The rapid advancement of language models has significantly reshaped the field of machine learning, enabling sophisticated applications across diverse domains. However, the effectiveness of these models is often contingent upon access to large-scale, high-quality datasets, which may not always be available. This thesis explores strategies for training language models in data-constrained scenarios, leveraging both model-generated data and rule-generated data to enhance model performance and generalization.
First, we investigate ELECTRA, a pretraining framework that improves the data efficiency of language model training by utilizing an “adversarial” model to corrupt the training data. Through theoretical and empirical analysis, we identify a critical optimization control problem in the original ELECTRA design, and propose a simple fix to boost its data efficiency further.

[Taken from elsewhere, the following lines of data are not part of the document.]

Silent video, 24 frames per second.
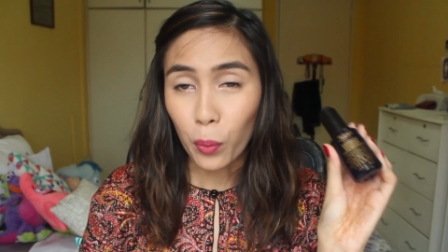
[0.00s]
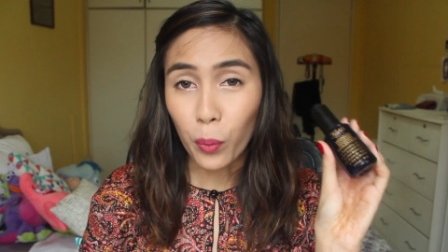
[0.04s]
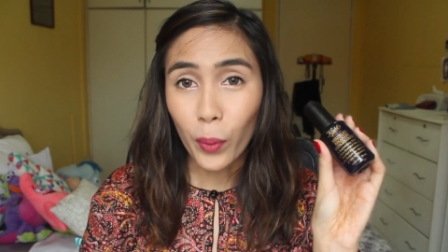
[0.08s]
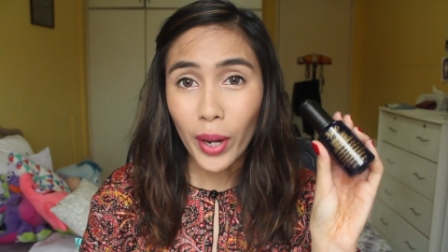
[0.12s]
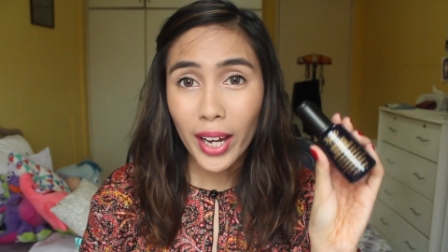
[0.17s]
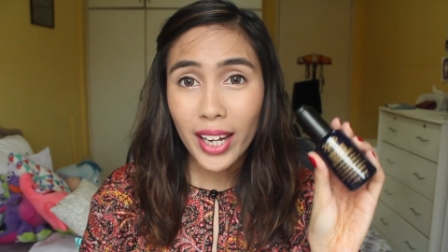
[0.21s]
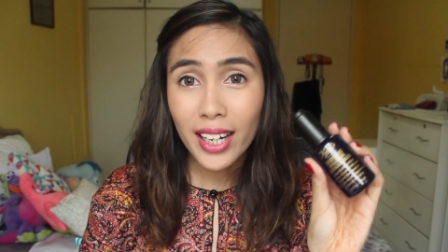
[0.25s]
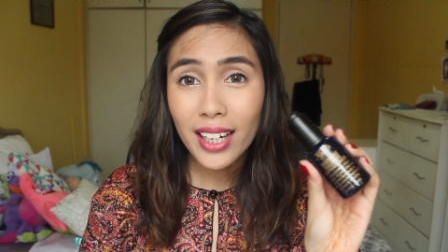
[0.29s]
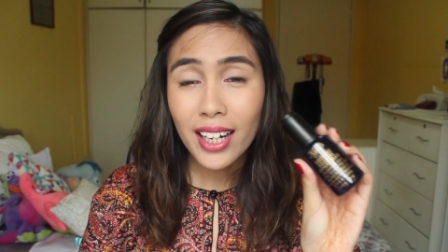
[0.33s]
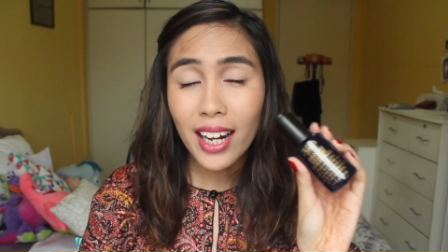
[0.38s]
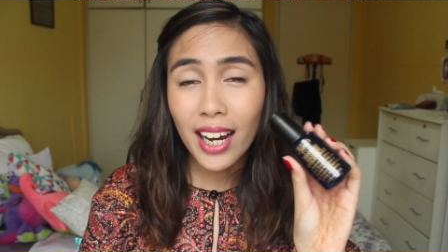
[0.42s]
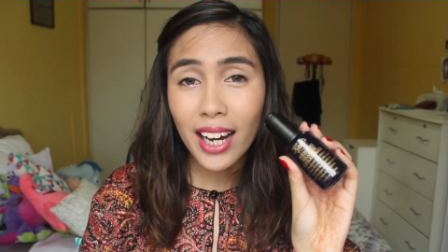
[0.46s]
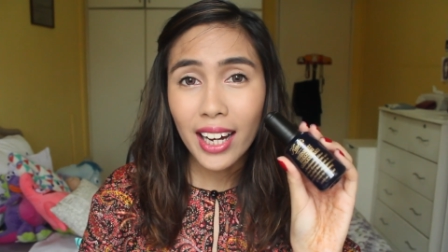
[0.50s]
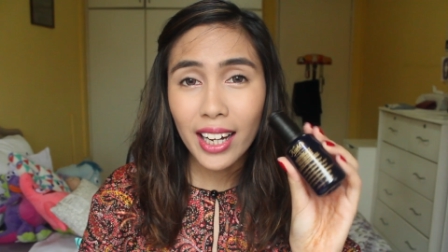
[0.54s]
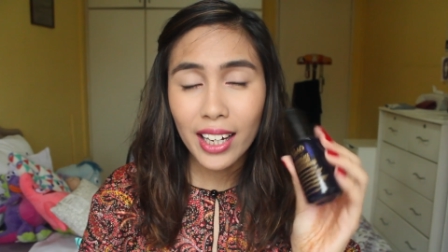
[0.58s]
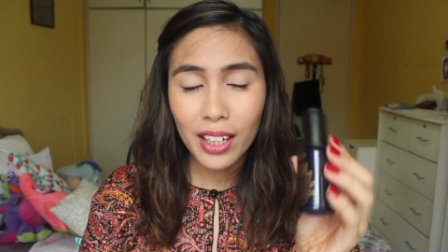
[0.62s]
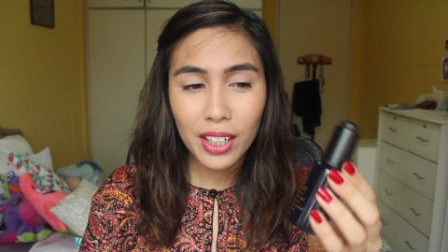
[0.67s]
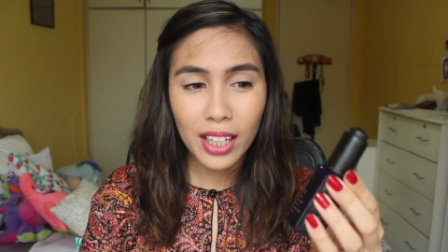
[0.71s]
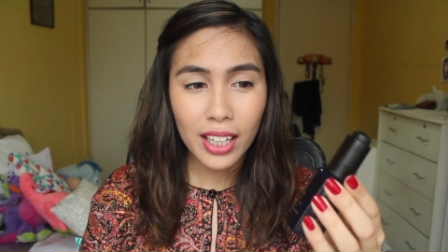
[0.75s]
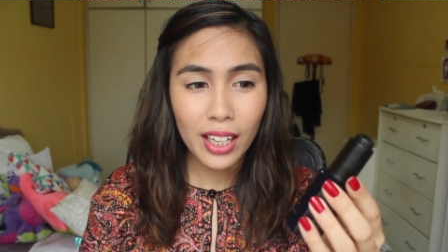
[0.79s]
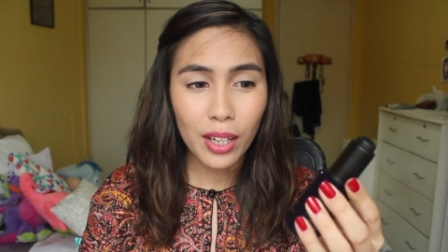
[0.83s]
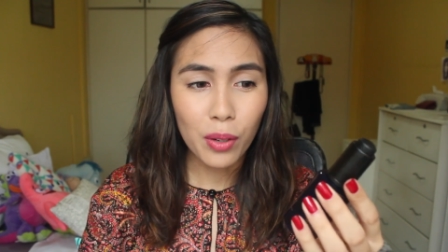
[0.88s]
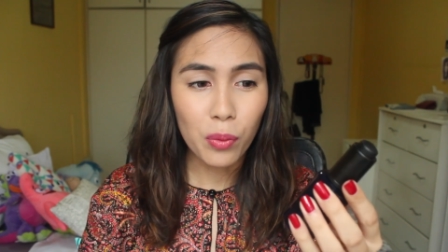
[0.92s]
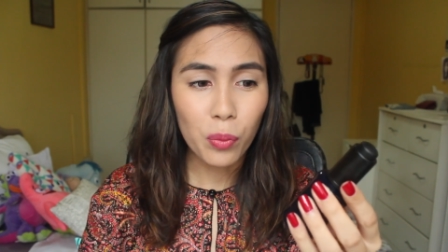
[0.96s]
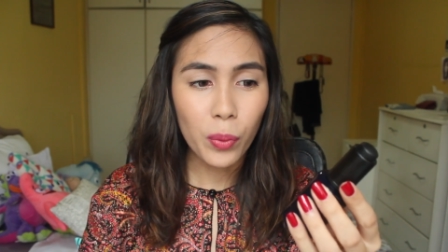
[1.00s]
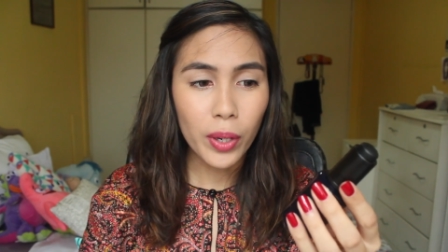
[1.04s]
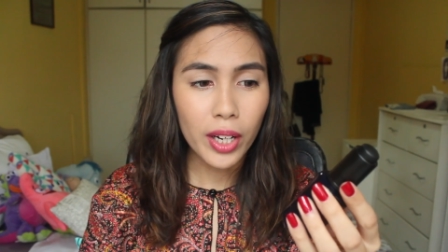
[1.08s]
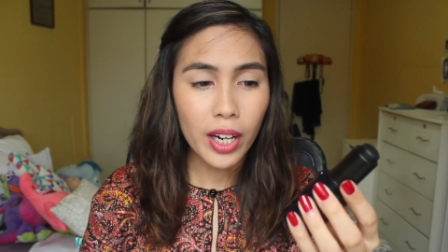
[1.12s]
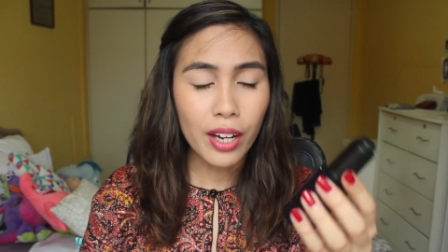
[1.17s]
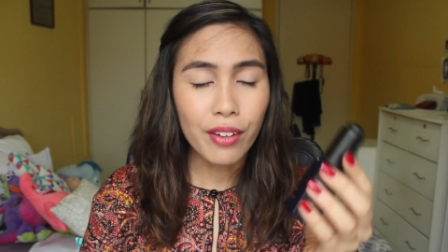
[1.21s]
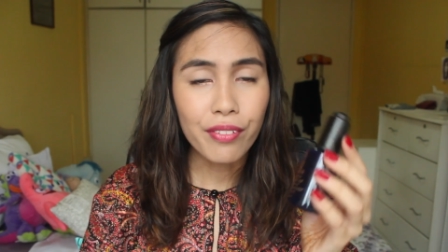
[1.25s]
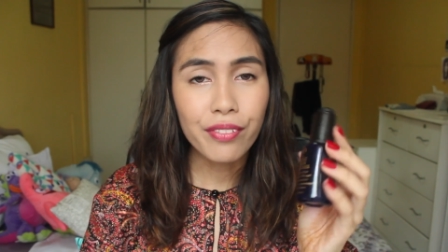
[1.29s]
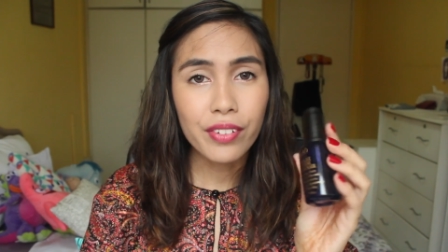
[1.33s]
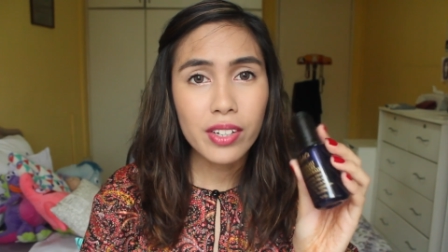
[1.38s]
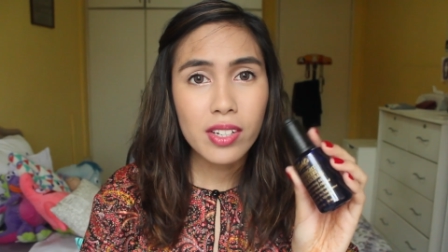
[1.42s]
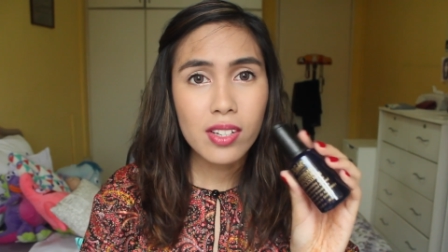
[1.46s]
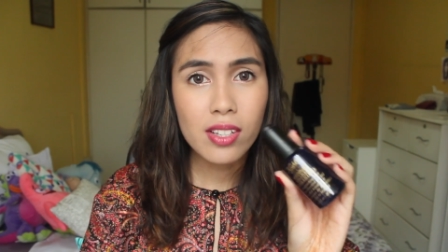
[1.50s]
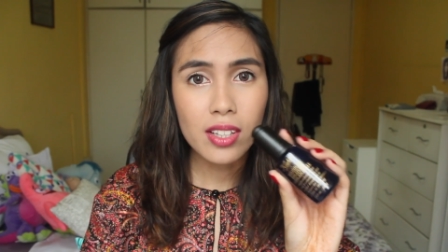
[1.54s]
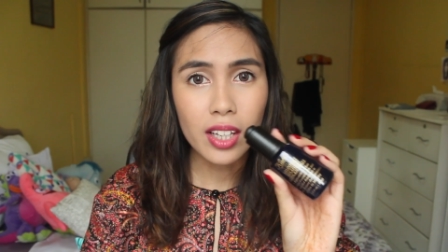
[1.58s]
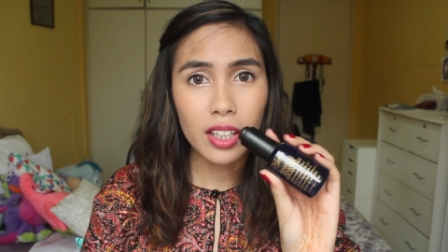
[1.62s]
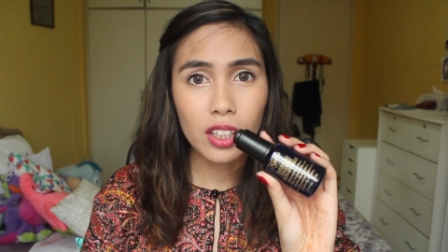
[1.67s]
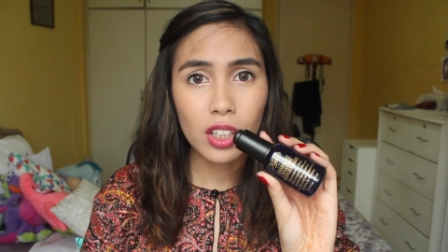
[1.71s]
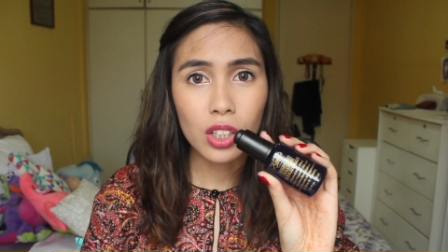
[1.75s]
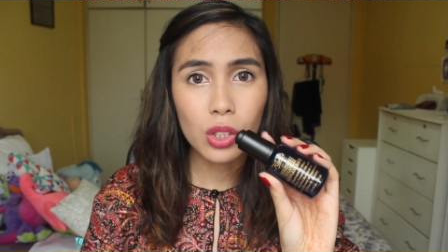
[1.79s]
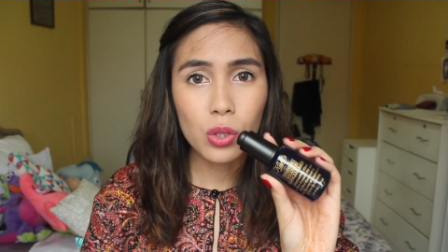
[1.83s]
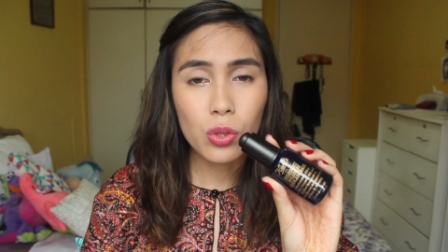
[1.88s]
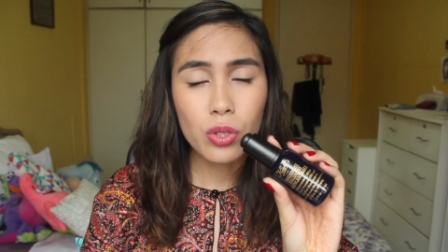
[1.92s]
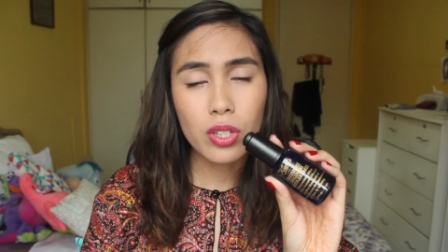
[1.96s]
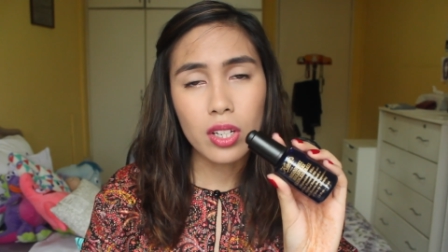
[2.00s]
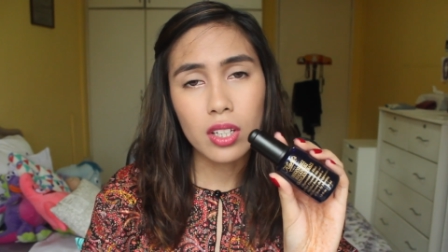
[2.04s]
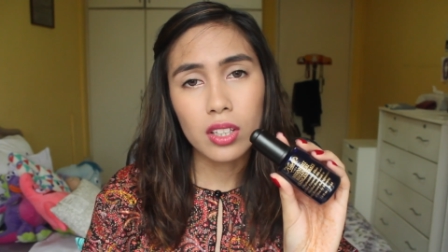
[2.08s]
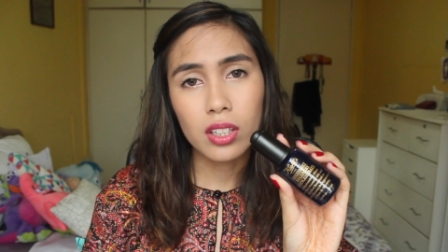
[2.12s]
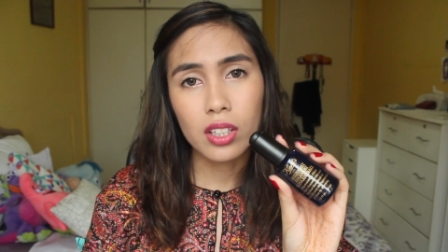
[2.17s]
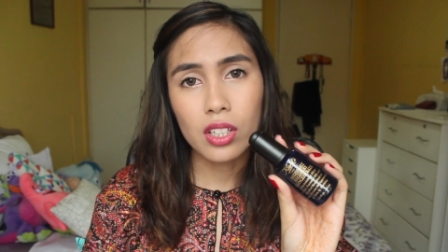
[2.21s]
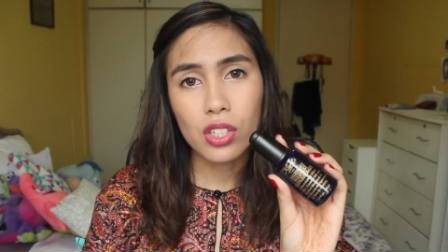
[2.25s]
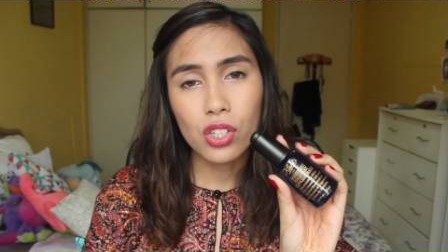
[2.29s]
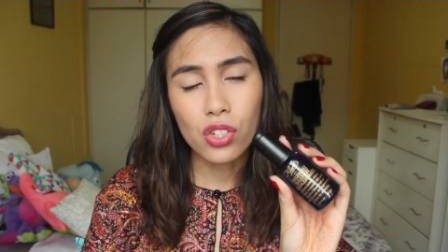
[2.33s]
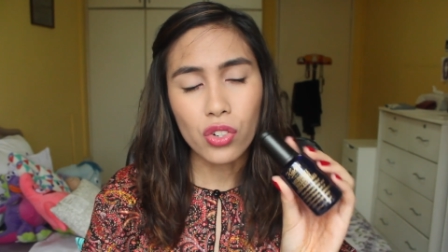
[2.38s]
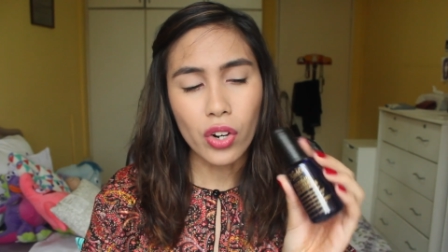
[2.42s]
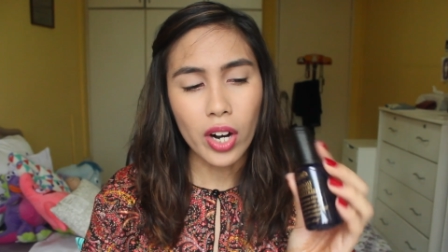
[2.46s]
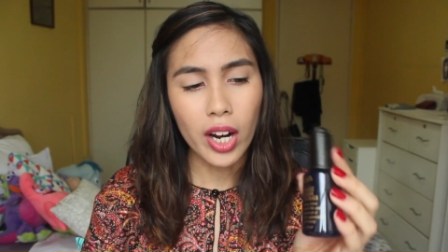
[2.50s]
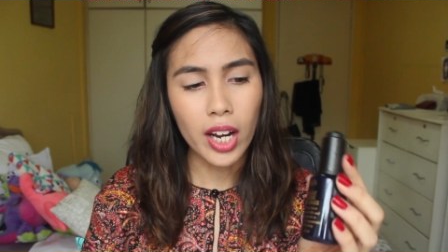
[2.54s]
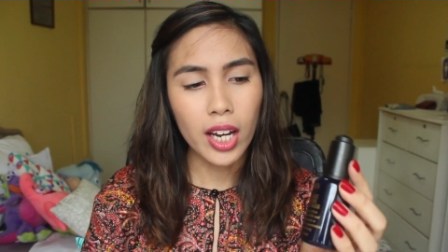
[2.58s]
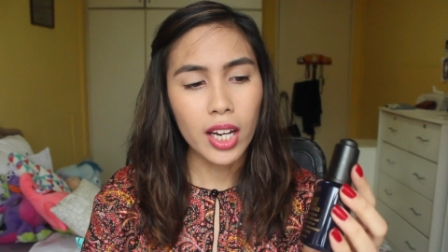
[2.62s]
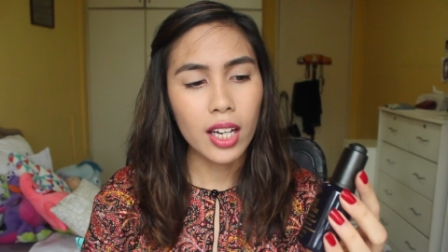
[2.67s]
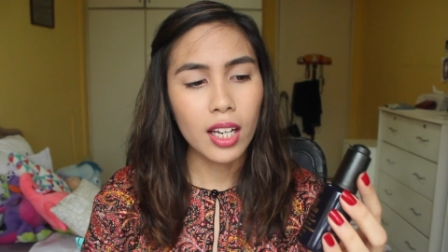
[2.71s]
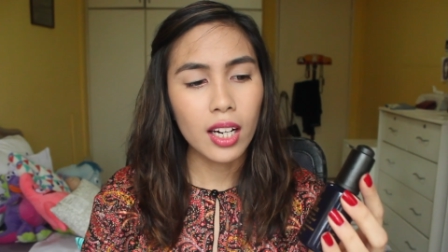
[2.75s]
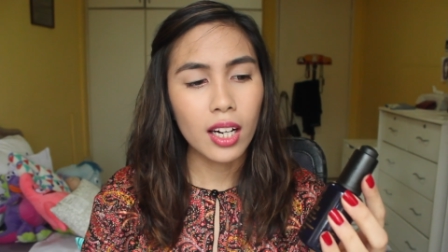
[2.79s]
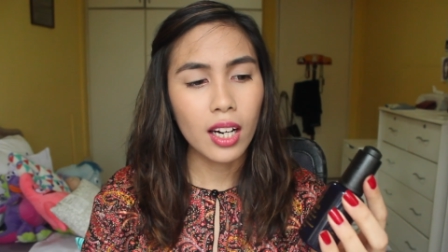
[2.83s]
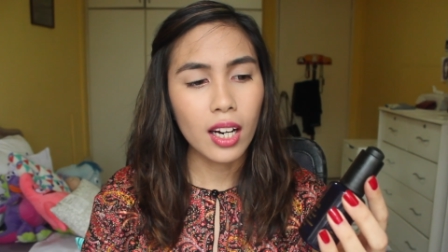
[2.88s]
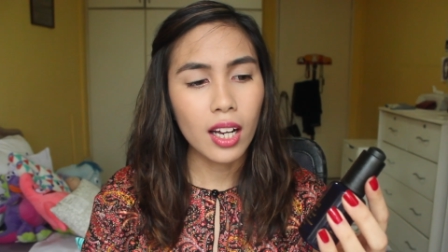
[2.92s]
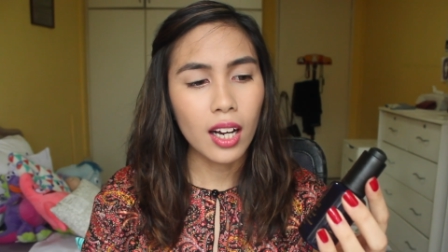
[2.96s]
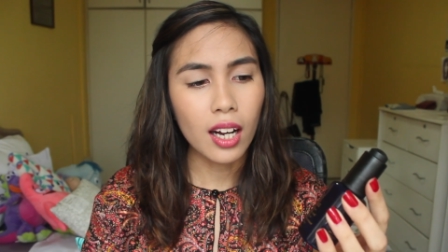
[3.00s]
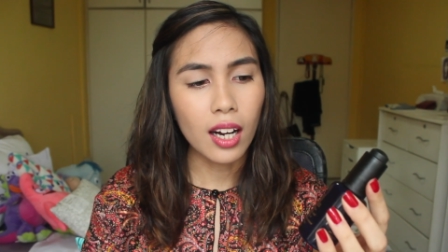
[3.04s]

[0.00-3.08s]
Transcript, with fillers: When I okay, when I first started using this, right?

Next, we study knowledge distillation, which improves model training by utilizing a “supportive” teacher model to refine the training data. Through theoretical analysis, we demonstrate the effectiveness of knowledge distillation even when the teacher model is trained with the exact same training set as the student model. Motivated by our understanding, we develop a student-oriented teacher training framework that specifically optimizes the teacher model to maximize student performance, rather than its own accuracy.

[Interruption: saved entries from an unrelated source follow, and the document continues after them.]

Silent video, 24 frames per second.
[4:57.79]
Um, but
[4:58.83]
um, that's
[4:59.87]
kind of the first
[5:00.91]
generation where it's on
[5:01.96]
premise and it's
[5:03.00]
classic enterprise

Finally, we investigate rule-generated data. We focus on weakly-supervised learning, which leverages heuristics to automatically and scalably annotate datasets without human annotation. Through empirical analyses, we identify a key problem of model training on such data labeled by rules - the model is easily biased by the simple heuristics used to annotate the data. We designed a simple method to avoid such bias in model training and greatly improve the effectiveness of weakly supervised learning.
Together, these contributions advance our understanding of efficient language model training and provide practical solutions for scenarios with limited high-quality training data. Our theoretical analyses and empirical results demonstrate the importance of carefully controlling how models learn from generated and rule-based training signals.